A one-piece toilet works in a slightly different fashion as the flush assembly is contained within a plastic cylinder which utilizes a rubber gasket to create the flush valve seal instead of a flapper.

Refilling for reuse

Once the tank has emptied the flapper returns to its original position to recreate the seal over the flush valve.

At this point the ball float will have dropped, opening the intake valve and allowing water to flow from your water line into the tank. As the tank slowly fills, the ball float rises until the tank is full, at which point the rod attached to the ball float will reclose the intake valve.

Along with filling the tank, a small hose from the intake valve runs to an overflow tube which runs down the back and into the bowl.
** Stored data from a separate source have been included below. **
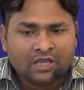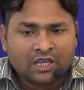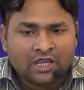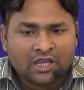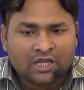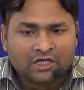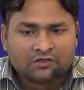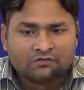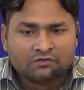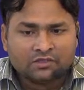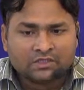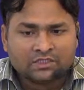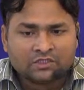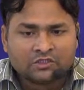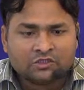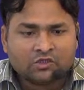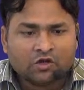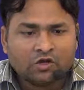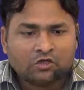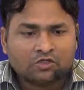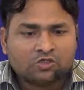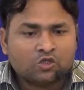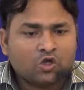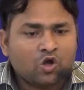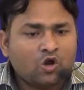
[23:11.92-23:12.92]
It was
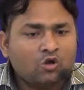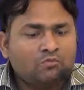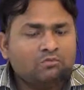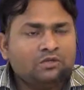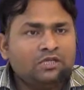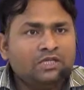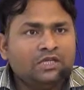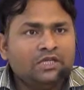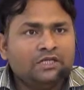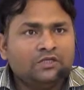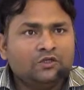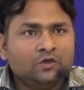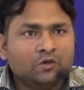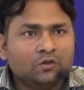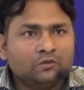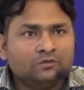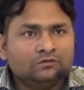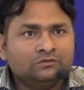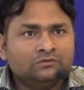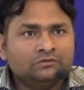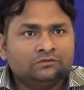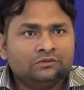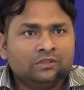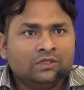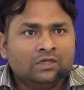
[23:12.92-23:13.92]
not commonly
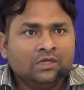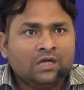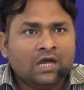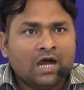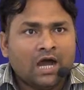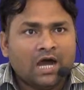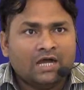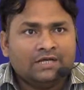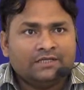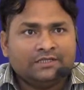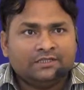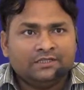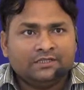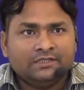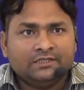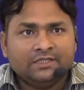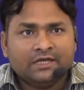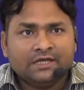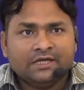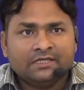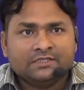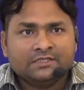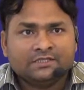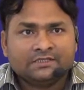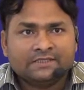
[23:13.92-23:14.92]
known until
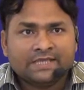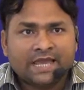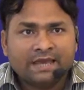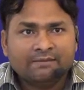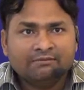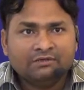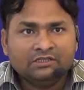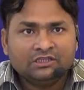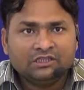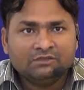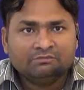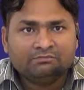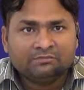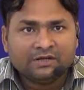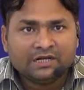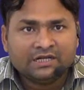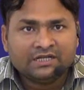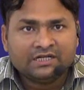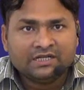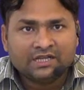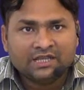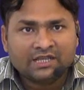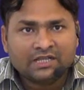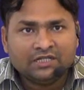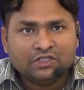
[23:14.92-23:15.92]
the 7th
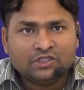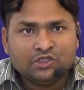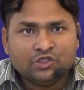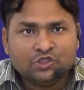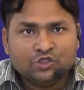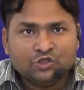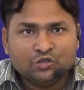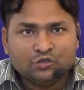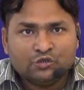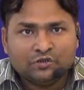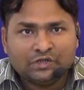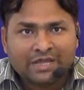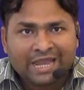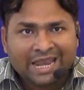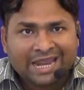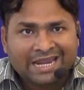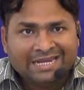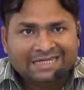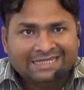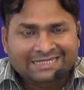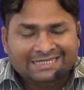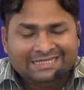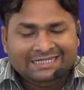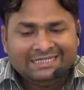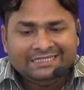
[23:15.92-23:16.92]
printing in June
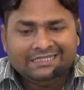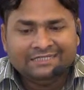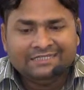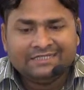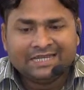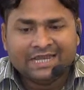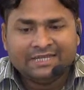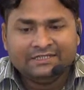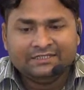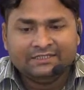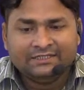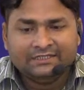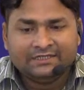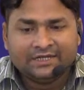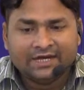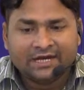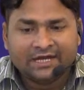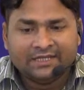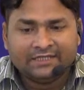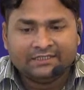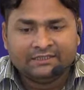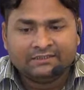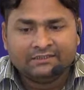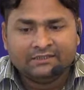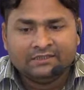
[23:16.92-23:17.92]

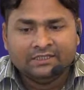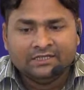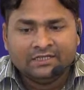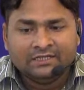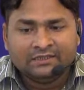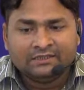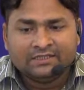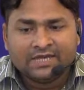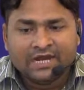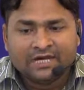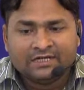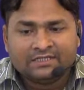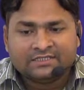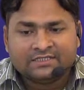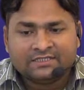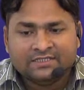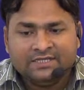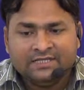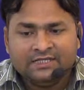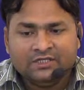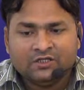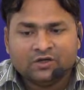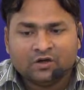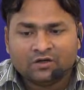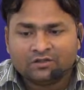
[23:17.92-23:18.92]
1899 that
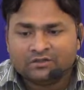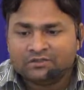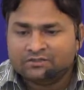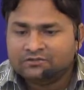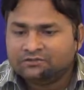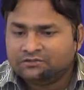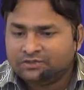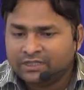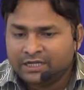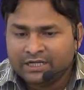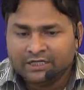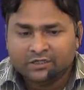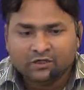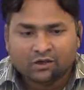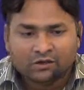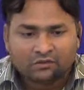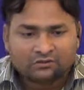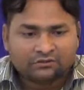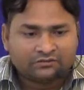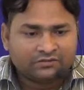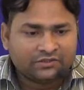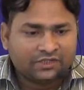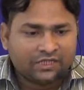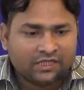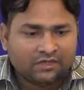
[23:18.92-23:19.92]

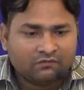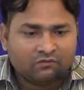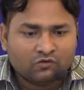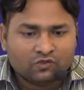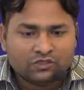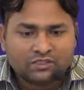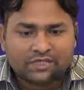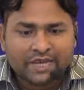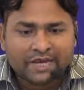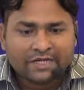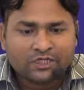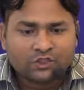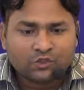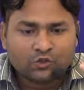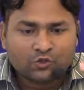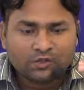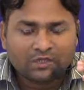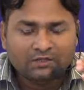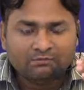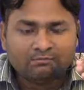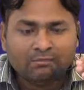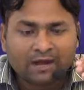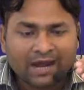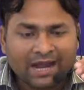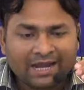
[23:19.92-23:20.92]
C.3.3 was actually
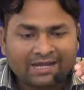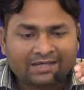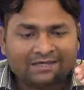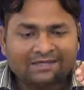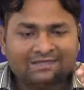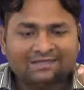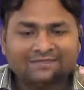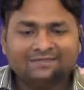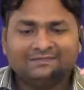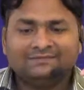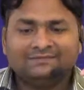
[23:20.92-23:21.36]
Wilde.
A toilet must have some water in the bowl to prevent odors from returning from the septic system and to help create an ideal flush.

The trouble with low quality toilets

One of the issues with going cheap when buying a new toilet is that budget level commodes provide the absolute bare minimum when it comes to all these moving parts that make up the innards of your toilet.

When valves and seals fail you wind up with leaks, water wastage and potentially huge expenditures from damage or water bills depending on the type of problem.

In addition, low quality toilets are not properly engineered to maximize siphoning and often produce what’s known as an “incomplete flush.” An incomplete flush is when not all waste is removed from the bowl.

Problems with the molding process are also common with discount brand toilets. If the holes around the rim are not formed properly or if the toilet is built with a misshapen trap, it’s entirely possible that the toilet will never flush properly, even if it’s brand new right out of the box.

In short, ignore the sticker shock when shopping for toilets. Saving a few hundred bucks now isn’t worth the headache of dealing with a malfunctioning unit for years to come.